REQUIRED ACTION.
Leaving out the images, transcribe every record below exactly.

Collected data
--- START ---

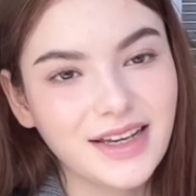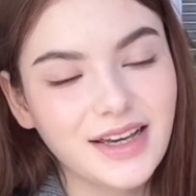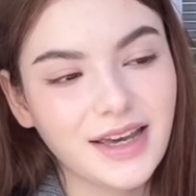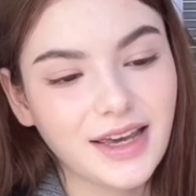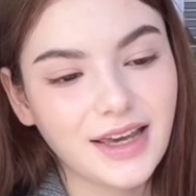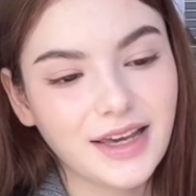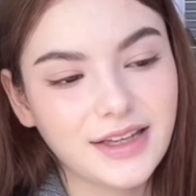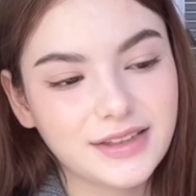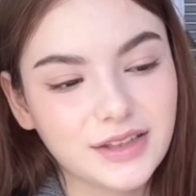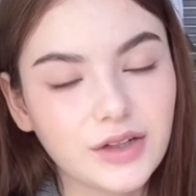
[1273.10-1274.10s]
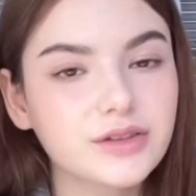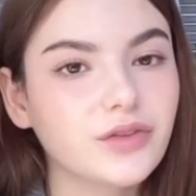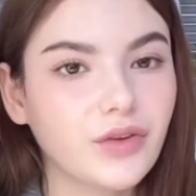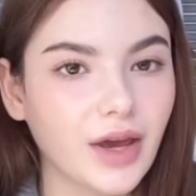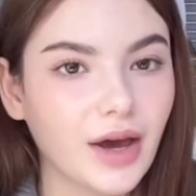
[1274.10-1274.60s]
and also
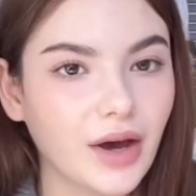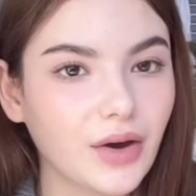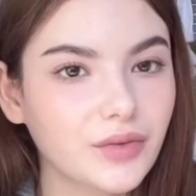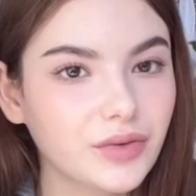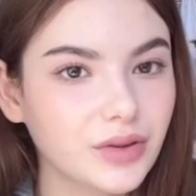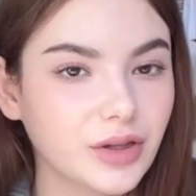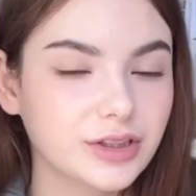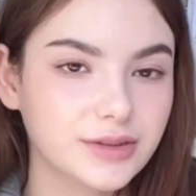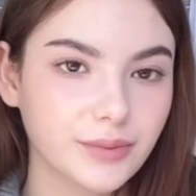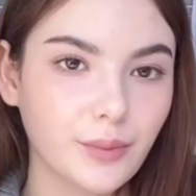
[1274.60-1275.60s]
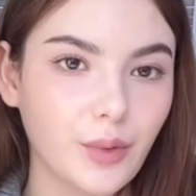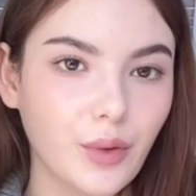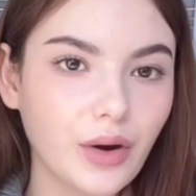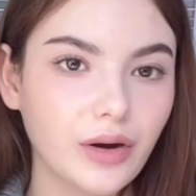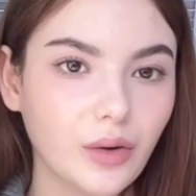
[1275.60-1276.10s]
they have lots
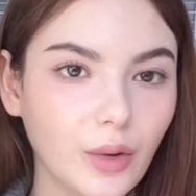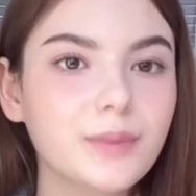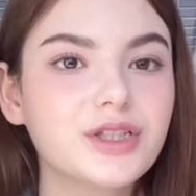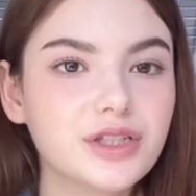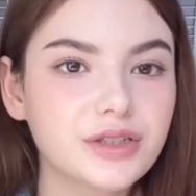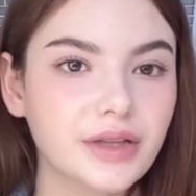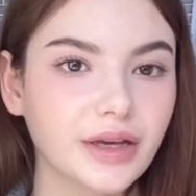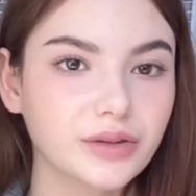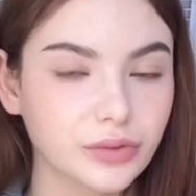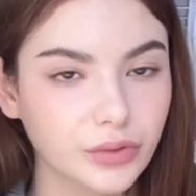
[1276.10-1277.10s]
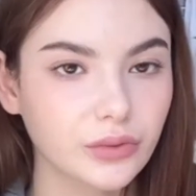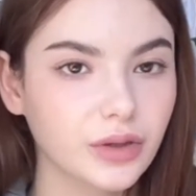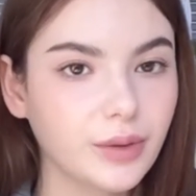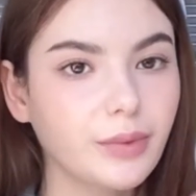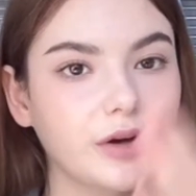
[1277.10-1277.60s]
more options, like not
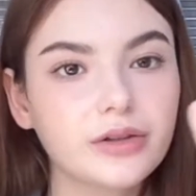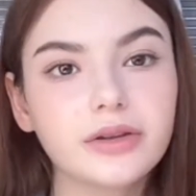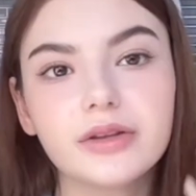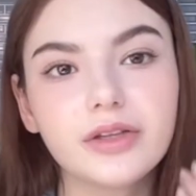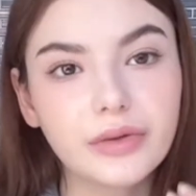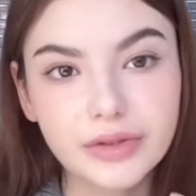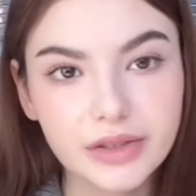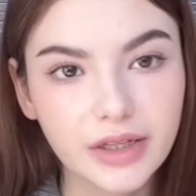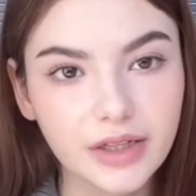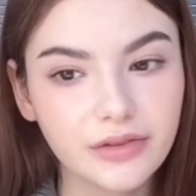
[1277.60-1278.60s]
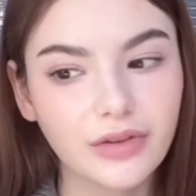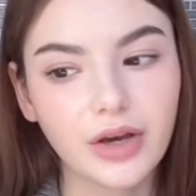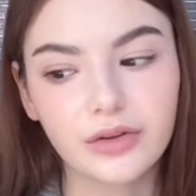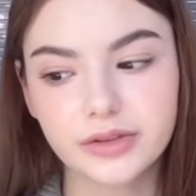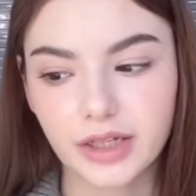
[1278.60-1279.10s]
only about your skin, they
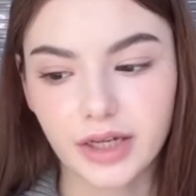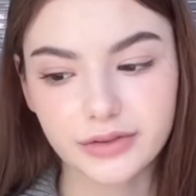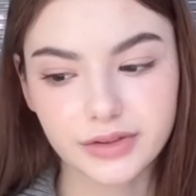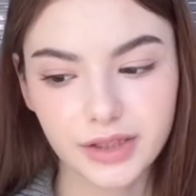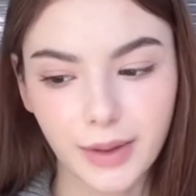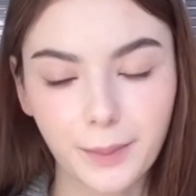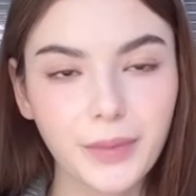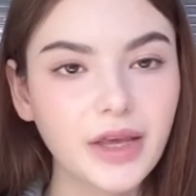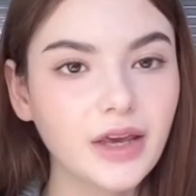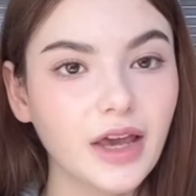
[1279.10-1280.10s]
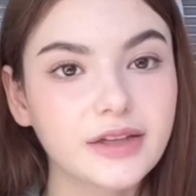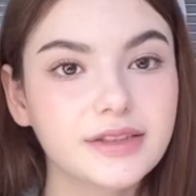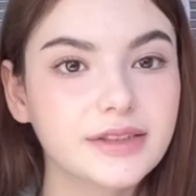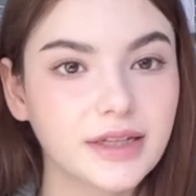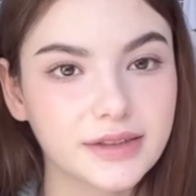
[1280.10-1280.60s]
also have some
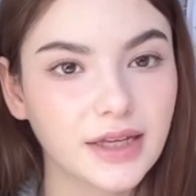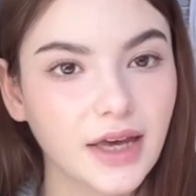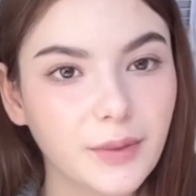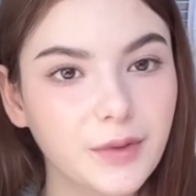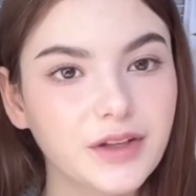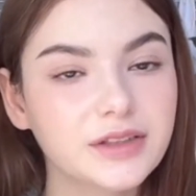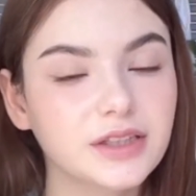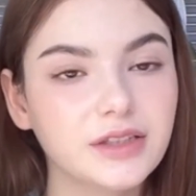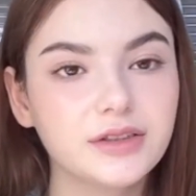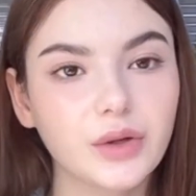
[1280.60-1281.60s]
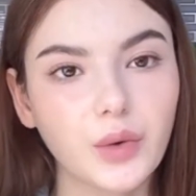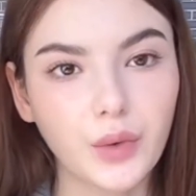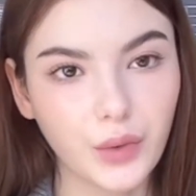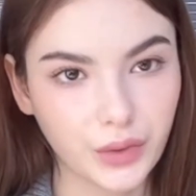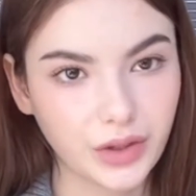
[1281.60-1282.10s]
exercise habits and so
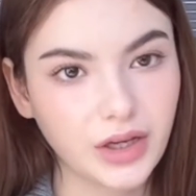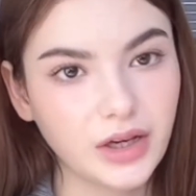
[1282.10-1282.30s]
on.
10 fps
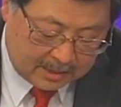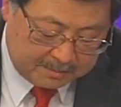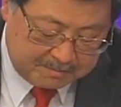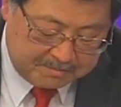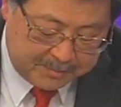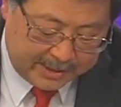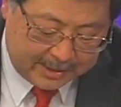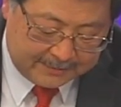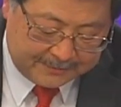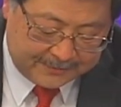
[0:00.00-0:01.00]
A
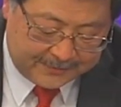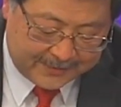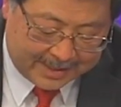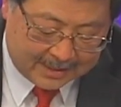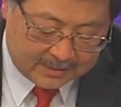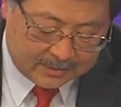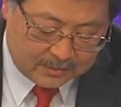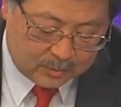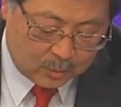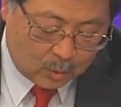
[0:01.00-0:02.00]
big fat
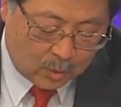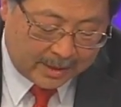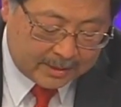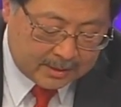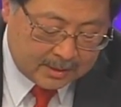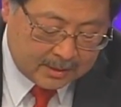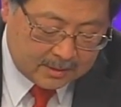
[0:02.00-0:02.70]
1.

--- END ---

YOUR RESPONSE.
[1273.10-1274.10s]
[1274.10-1274.60s]
and also
[1274.60-1275.60s]
[1275.60-1276.10s]
they have lots
[1276.10-1277.10s]
[1277.10-1277.60s]
more options, like not
[1277.60-1278.60s]
[1278.60-1279.10s]
only about your skin, they
[1279.10-1280.10s]
[1280.10-1280.60s]
also have some
[1280.60-1281.60s]
[1281.60-1282.10s]
exercise habits and so
[1282.10-1282.30s]
on.
10 fps
[0:00.00-0:01.00]
A
[0:01.00-0:02.00]
big fat
[0:02.00-0:02.70]
1.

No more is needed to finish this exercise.